Password Management: Secure Accounts
Password management secures accounts. Set policies. Enforce them.
Here's the thing: Passwords matter. But SSH keys are better. Use keys when possible.
Setting Passwords
Change Password
passwd # Change your password
sudo passwd username # Change another user's password
My take: passwd changes passwords. Use it.
Force Password Change
sudo passwd -e username # Expire password (force change)

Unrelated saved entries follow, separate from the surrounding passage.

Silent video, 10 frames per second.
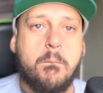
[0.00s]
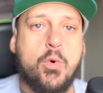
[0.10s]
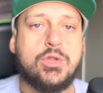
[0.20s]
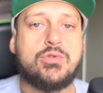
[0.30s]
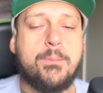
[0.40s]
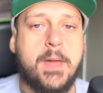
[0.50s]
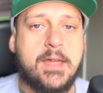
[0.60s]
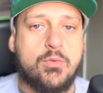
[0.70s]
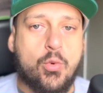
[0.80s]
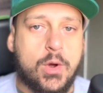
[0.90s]
muito
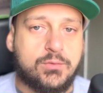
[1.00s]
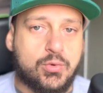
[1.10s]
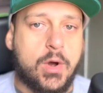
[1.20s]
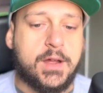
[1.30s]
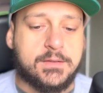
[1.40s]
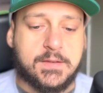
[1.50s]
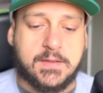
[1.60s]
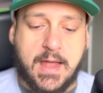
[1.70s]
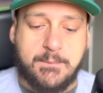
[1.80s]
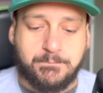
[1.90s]
bem o quanto antes,
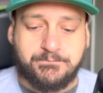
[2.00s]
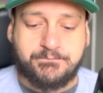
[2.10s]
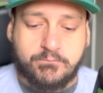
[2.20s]
tá?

My take: Force password change on first login. Good practice.
Password Policies
Set Expiration
# 90 days
sudo chage -M 90 username
# Never expire
sudo chage -M -1 username
My take: Expire passwords regularly. 90 days is common.
Set Minimum Age
sudo chage -m 7 username # 7 days minimum
My take: Prevent frequent changes. Set minimum age.
Set Warning
sudo chage -W 7 username # Warn 7 days before expiry
My take: Warn users before expiry. Give them time.
View Password Info
chage -l username
My take: chage -l shows password info. Use it.
Password Quality
Install Password Quality Module
# Debian/Ubuntu
sudo apt install libpam-pwquality
# Configure
sudo vim /etc/pam.d/common-password
My take: Password quality modules enforce strong passwords. Use them.
Password Requirements
# In /etc/pam.d/common-password
password requisite pam_pwquality.so minlen=8 difok=3
My take: Require strong passwords. 8+ characters. Mix of types.

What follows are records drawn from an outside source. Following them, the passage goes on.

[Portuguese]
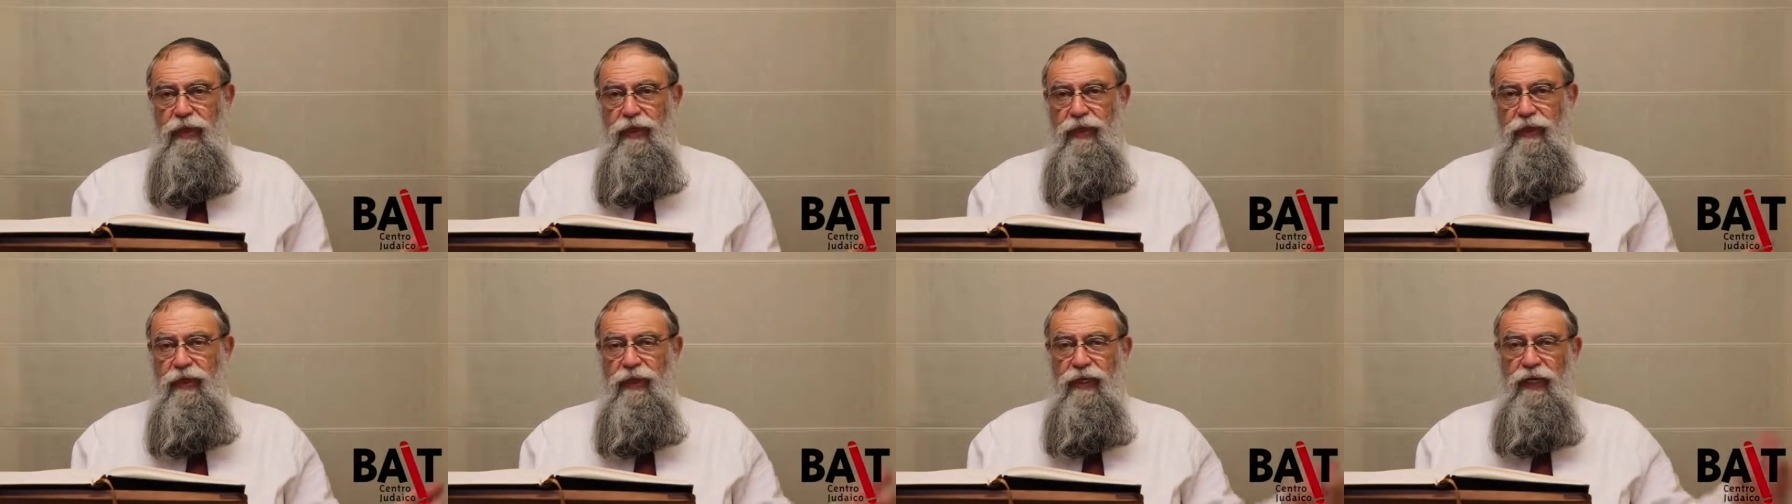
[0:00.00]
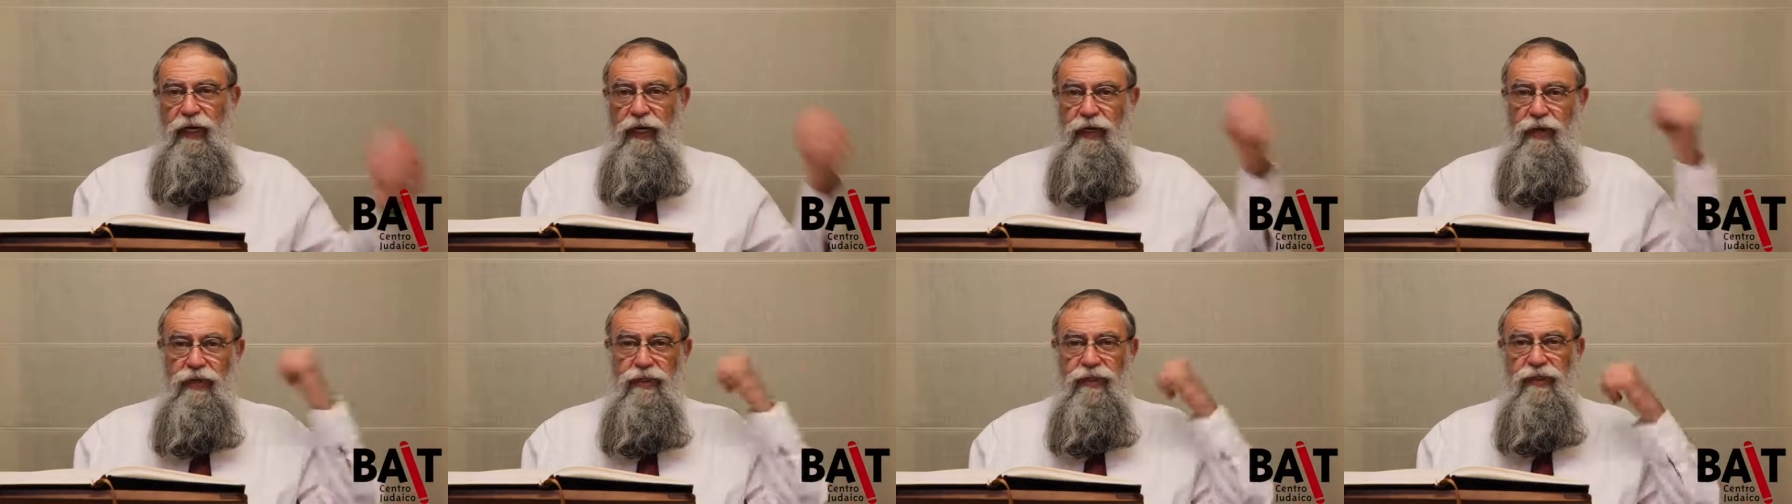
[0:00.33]
que
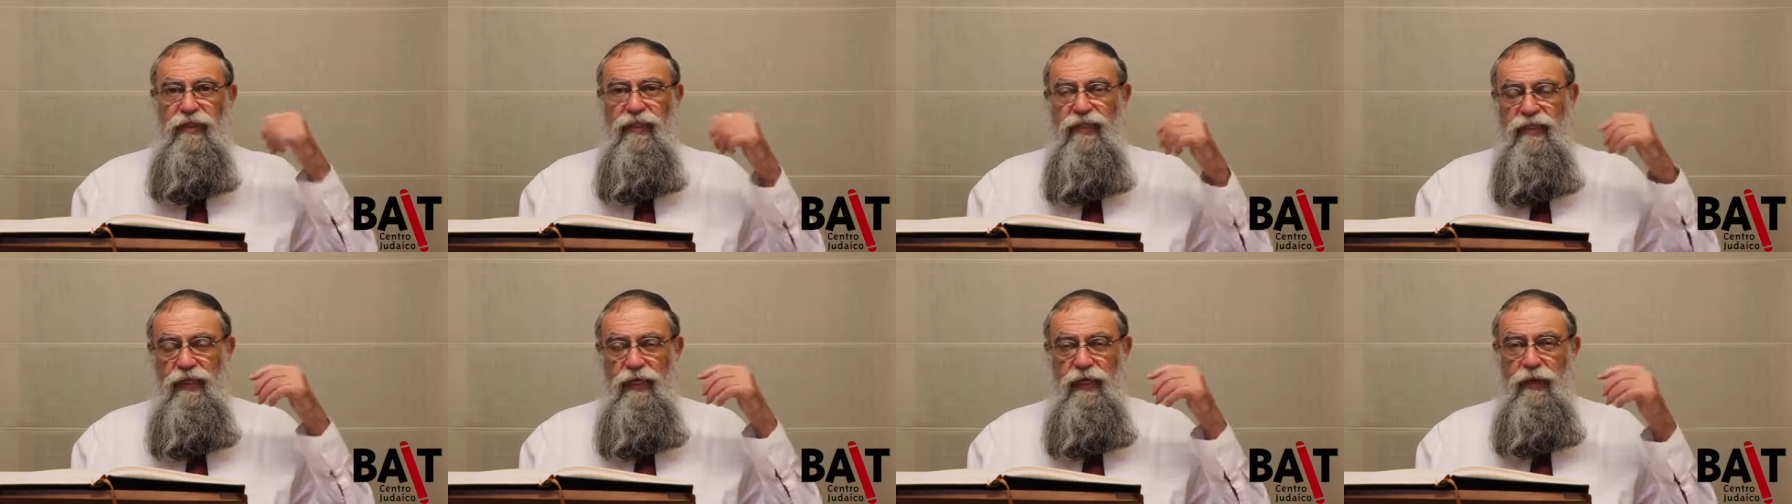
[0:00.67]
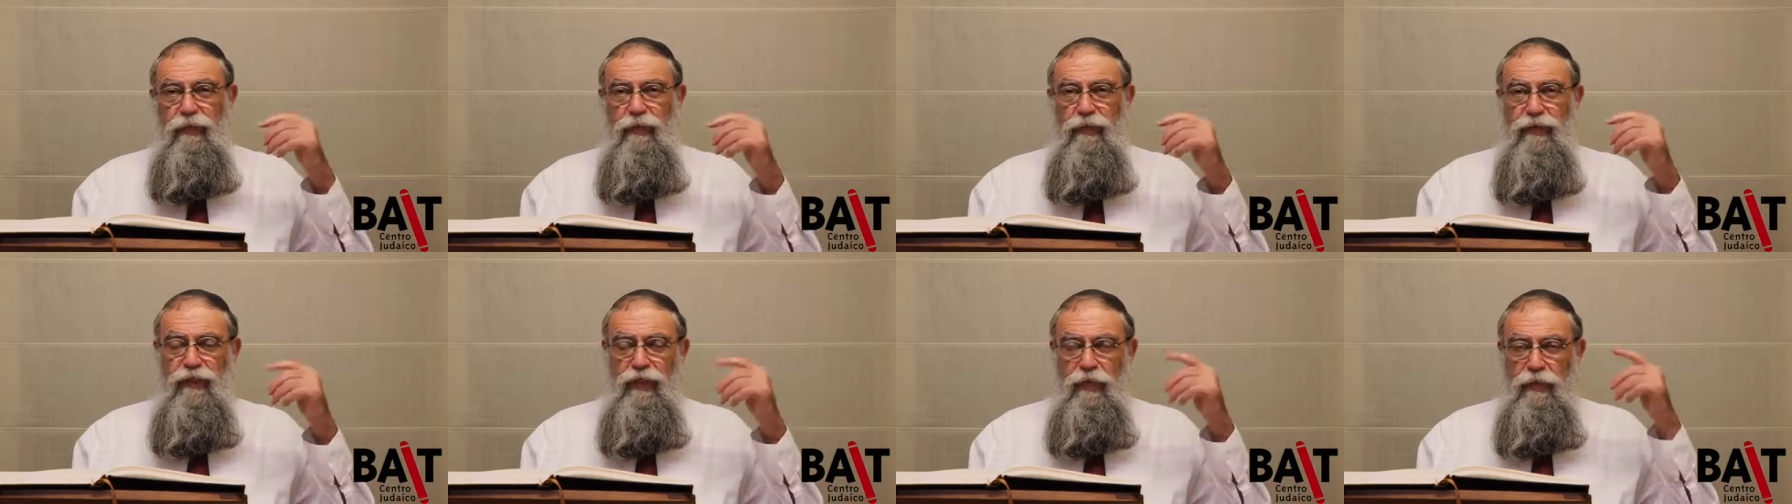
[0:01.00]
lá nós
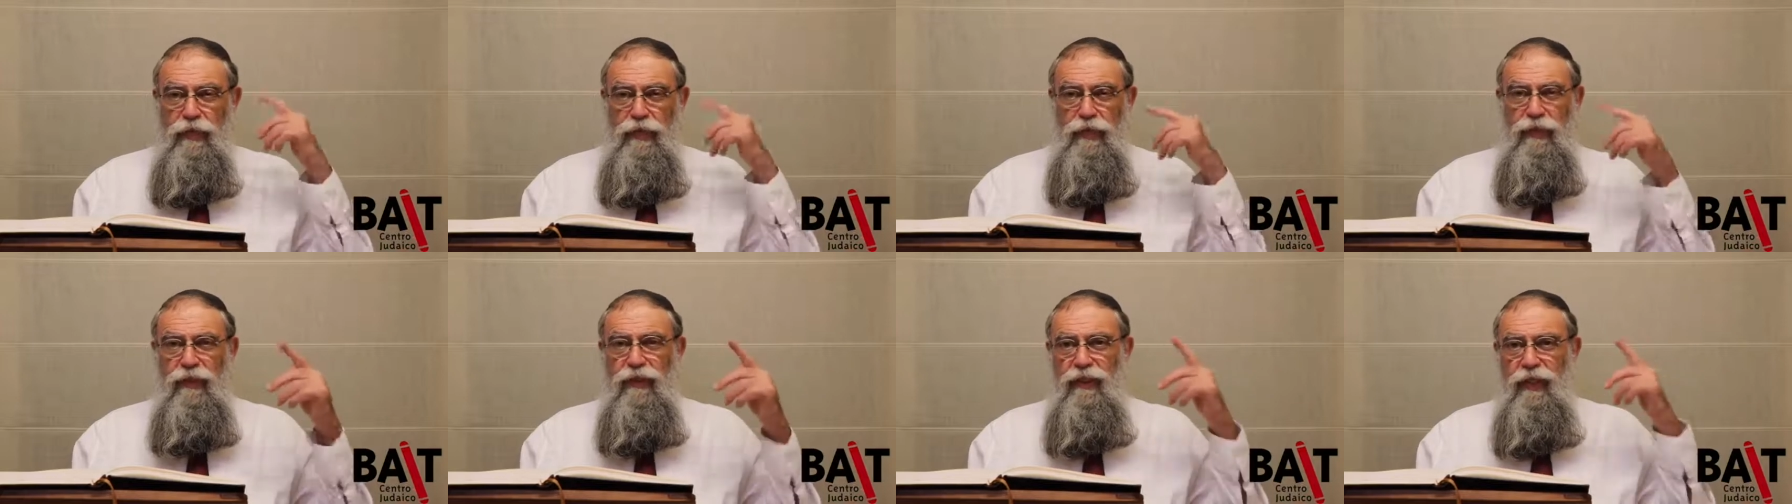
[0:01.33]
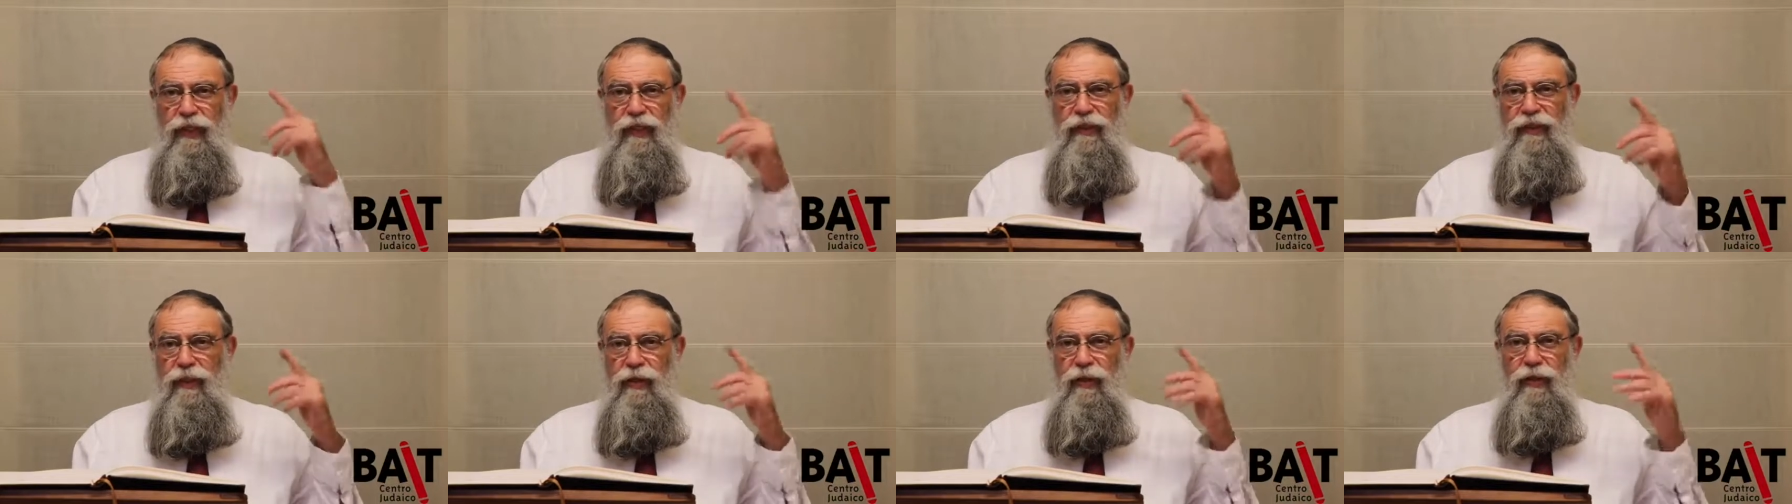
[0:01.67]
dissemos que a pessoa tem
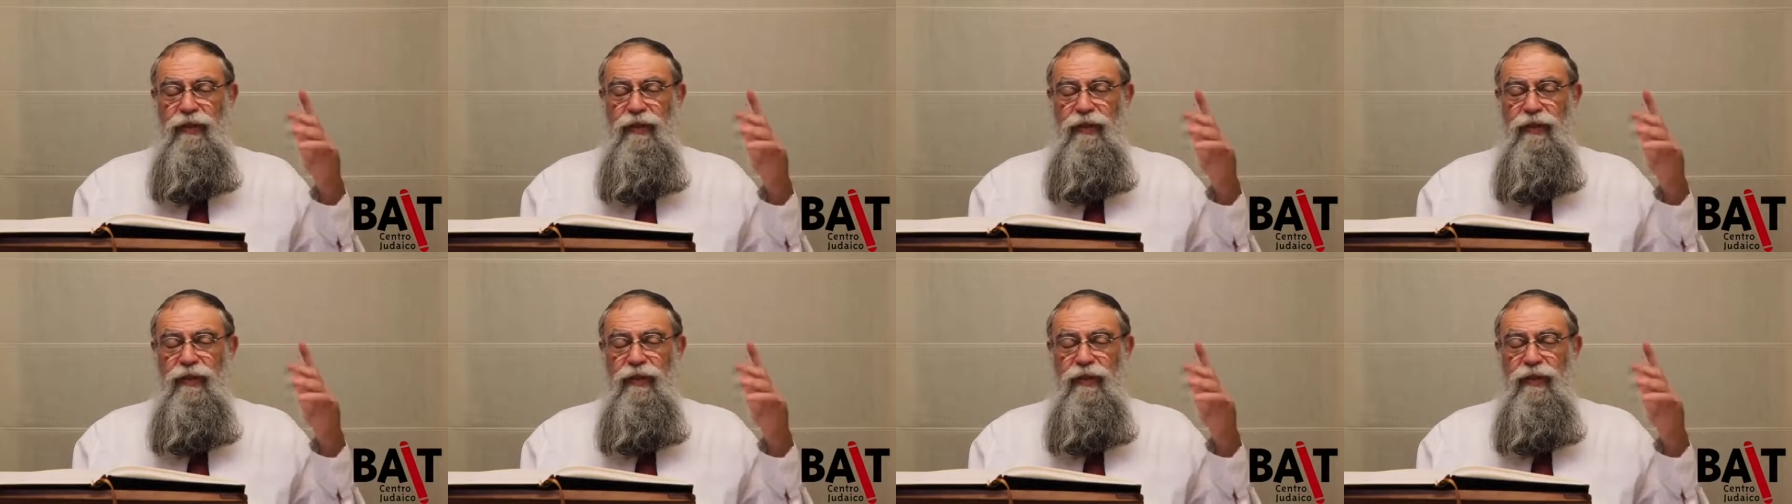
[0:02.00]
que se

SSH Keys (Better Than Passwords)
Use SSH Keys
# Generate key
ssh-keygen -t ed25519
# Copy to server
ssh-copy-id user@server
My take: SSH keys are more secure than passwords. Use them.
Disable Password Authentication
# In /etc/ssh/sshd_config
PasswordAuthentication no
# Restart SSH
sudo systemctl restart sshd
My take: Once keys work, disable passwords. More secure.
Common Patterns
Set Password Policy
sudo chage -M 90 -m 7 -W 7 username
Force Password Change
sudo passwd -e username
Common Mistakes (I've Made These)
-
Weak passwords: Enforce strong passwords. Use password quality module.
-
Never expiring: Passwords should expire. Set expiration.
-
Using passwords instead of keys: SSH keys are better. Use them.
-
Not enforcing policies: Set policies. Enforce them.
-
Sharing passwords: Don't share passwords. Use sudo. Use keys.
Real-World Examples
Setup Password Policy
# Set expiration
sudo chage -M 90 username
# Set minimum age
sudo chage -m 7 username
# Set warning
sudo chage -W 7 username
Force Password Change
sudo passwd -e username
# User must change on next login
What's Next?
Now that you understand password management, let's talk about Access Control for fine-grained permissions.
Personal note: I used to use weak passwords. Then I learned password policies. Now I enforce them. But SSH keys are better. Use keys when possible.